In your video, it almost looks like the binding sidewall is not attached to the base of the binding? hard to tell exactly with the quality. Like it looks like the white sidewall is lifting while the black base pad is staying flat on the board. There is definitely something wrong with your bindings.


----------



## dubstatic (Jan 4, 2013)

i just tried on my cartel reflex and I only get about a quarter inch of lift if I pull up fairly hard on the hell cup.


----------



## TRS&Blacklight (Jan 29, 2014)

2 and a half days and Burton hasn't replied to my mail..wtf? I'm gonna call them tomorrow and see what's up.


----------



## scotty100 (Apr 3, 2012)

Which burton flagship store did you go to for help? Did you take the board and bindings In With you? What exactly did they say to you in the store?


----------



## TRS&Blacklight (Jan 29, 2014)

The one on Haight St. Yes, I took board and bindings but they weren't able to tell me anything...the dude said that he's got pretty much the same setup as me but his doesn't do that. They were just like, "uh, that's weird, I've never seen that" 
Actually the girl working there ripped the foam above the toe ramp, trying the pull the toe ramp out one notch. She said "don't worry, just glue it, the same happened to my binding". I didn't say anything cuz I didn't want to be a little bitch about it, but seriously, wtf.


----------



## Mystery2many (Aug 14, 2013)

Burton customer service is gonna work this out for you. Something is wrong and it can happen. They stand by their products and will make it right.


----------



## vajohn (Jan 12, 2014)

Are these the 12/13 malavitas? I am about to go pick up a barely used set today before I go riding this evening. So, nobody else is having this problem? I'm worried now, I don't think customer service will do anything if I buy them second hand. 

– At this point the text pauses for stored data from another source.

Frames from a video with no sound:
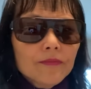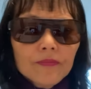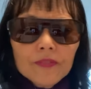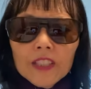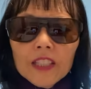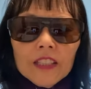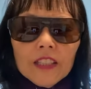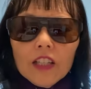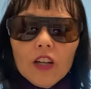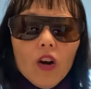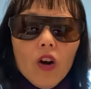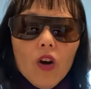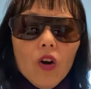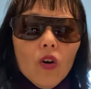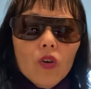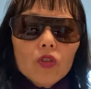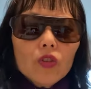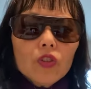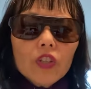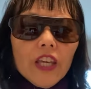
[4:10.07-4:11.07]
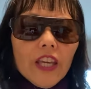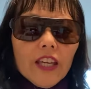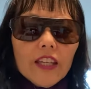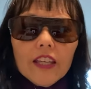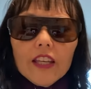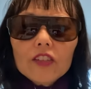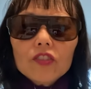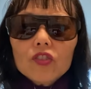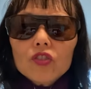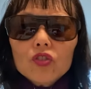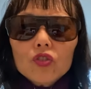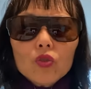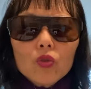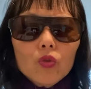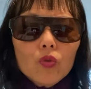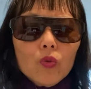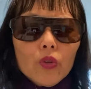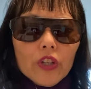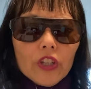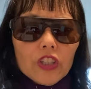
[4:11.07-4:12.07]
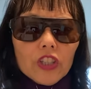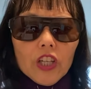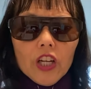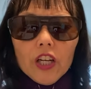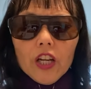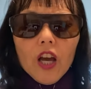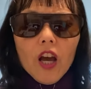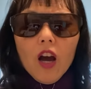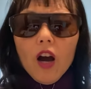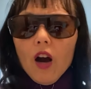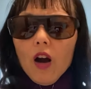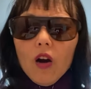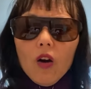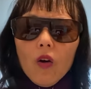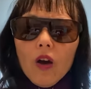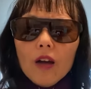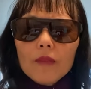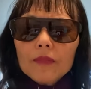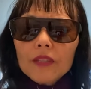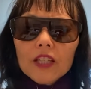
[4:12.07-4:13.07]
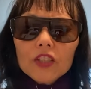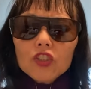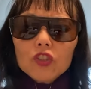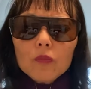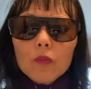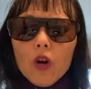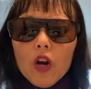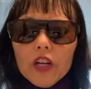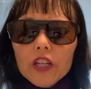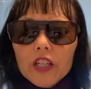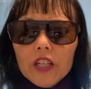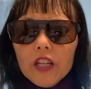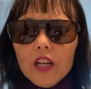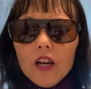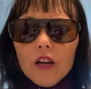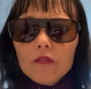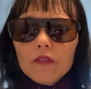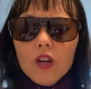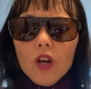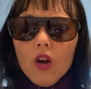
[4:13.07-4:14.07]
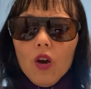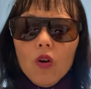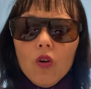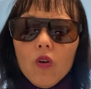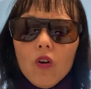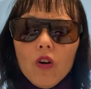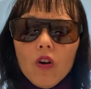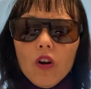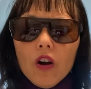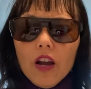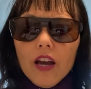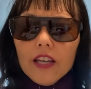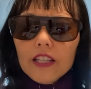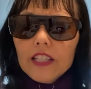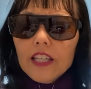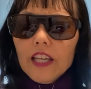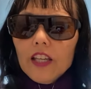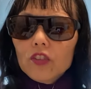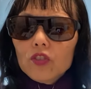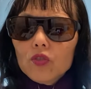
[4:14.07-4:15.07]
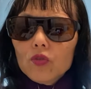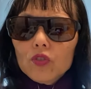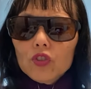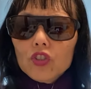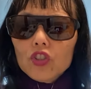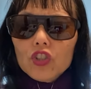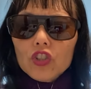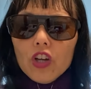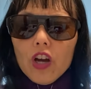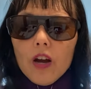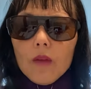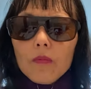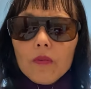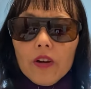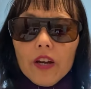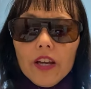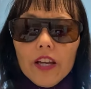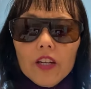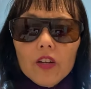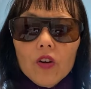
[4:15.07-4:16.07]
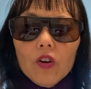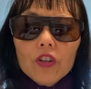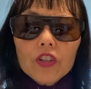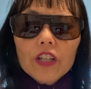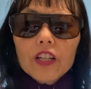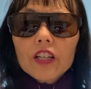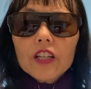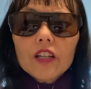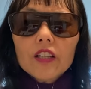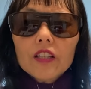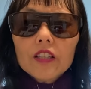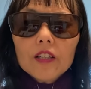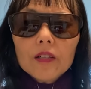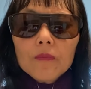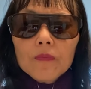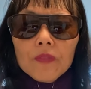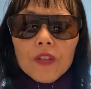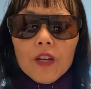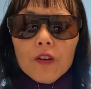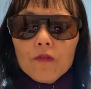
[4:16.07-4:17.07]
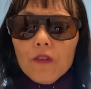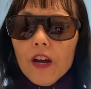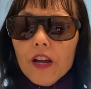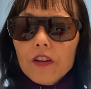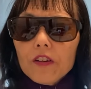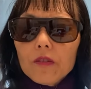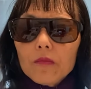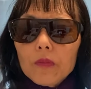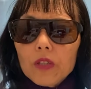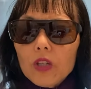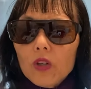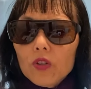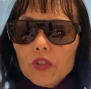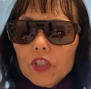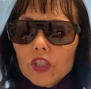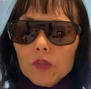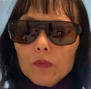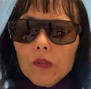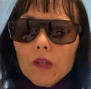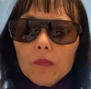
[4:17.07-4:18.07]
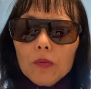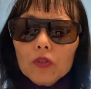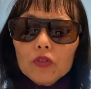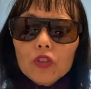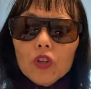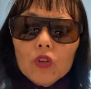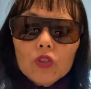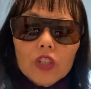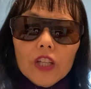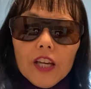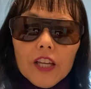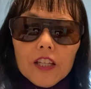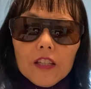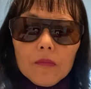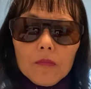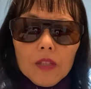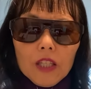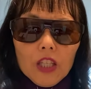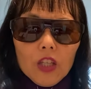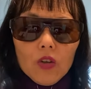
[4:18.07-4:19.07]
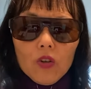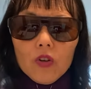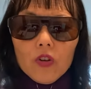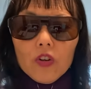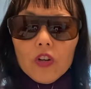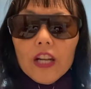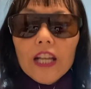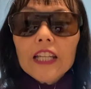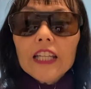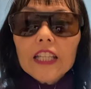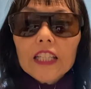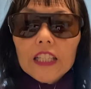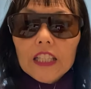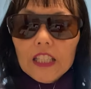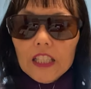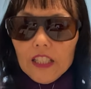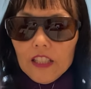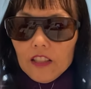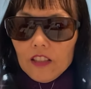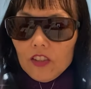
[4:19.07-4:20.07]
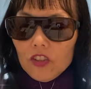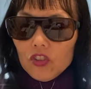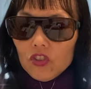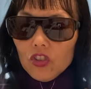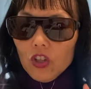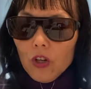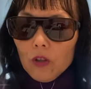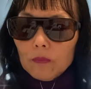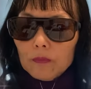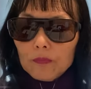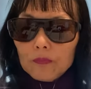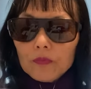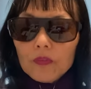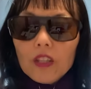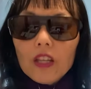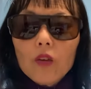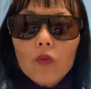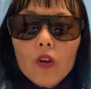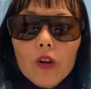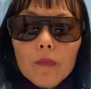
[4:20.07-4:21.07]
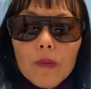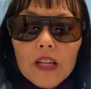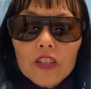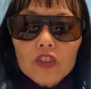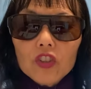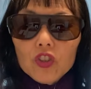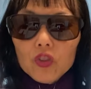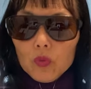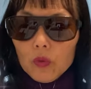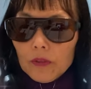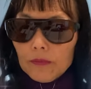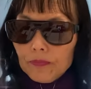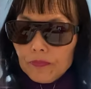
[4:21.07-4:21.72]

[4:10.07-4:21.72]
That, oh, you can't get the schoolwork done. Oh, I'm not smart enough. Or I can't do this job right. Or they're going to fire me. Or these people don't like me. Or anything like this. So what about this one?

I really like the idea of reduced base plate material compared to the older cartels I have, but I definitely don't want them lifting up like that. I hope some other people confirm that this is not happening on their bindings.


----------



## snowklinger (Aug 30, 2011)

vajohn said:


> Are these the 12/13 malavitas? I am about to go pick up a barely used set today before I go riding this evening. So, nobody else is having this problem? I'm worried now,* I don't think customer service will do anything if I buy them second hand. *


I have 12/13 'vitas, they don't do that unless broken.

Shit in bold is false.


----------



## Logan14 (Oct 18, 2013)

vajohn said:


> Are these the 12/13 malavitas? I am about to go pick up a barely used set today before I go riding this evening. So, nobody else is having this problem? I'm worried now, I don't think customer service will do anything if I buy them second hand.
> 
> I really like the idea of reduced base plate material compared to the older cartels I have, but I definitely don't want them lifting up like that. I hope some other people confirm that this is not happening on their bindings.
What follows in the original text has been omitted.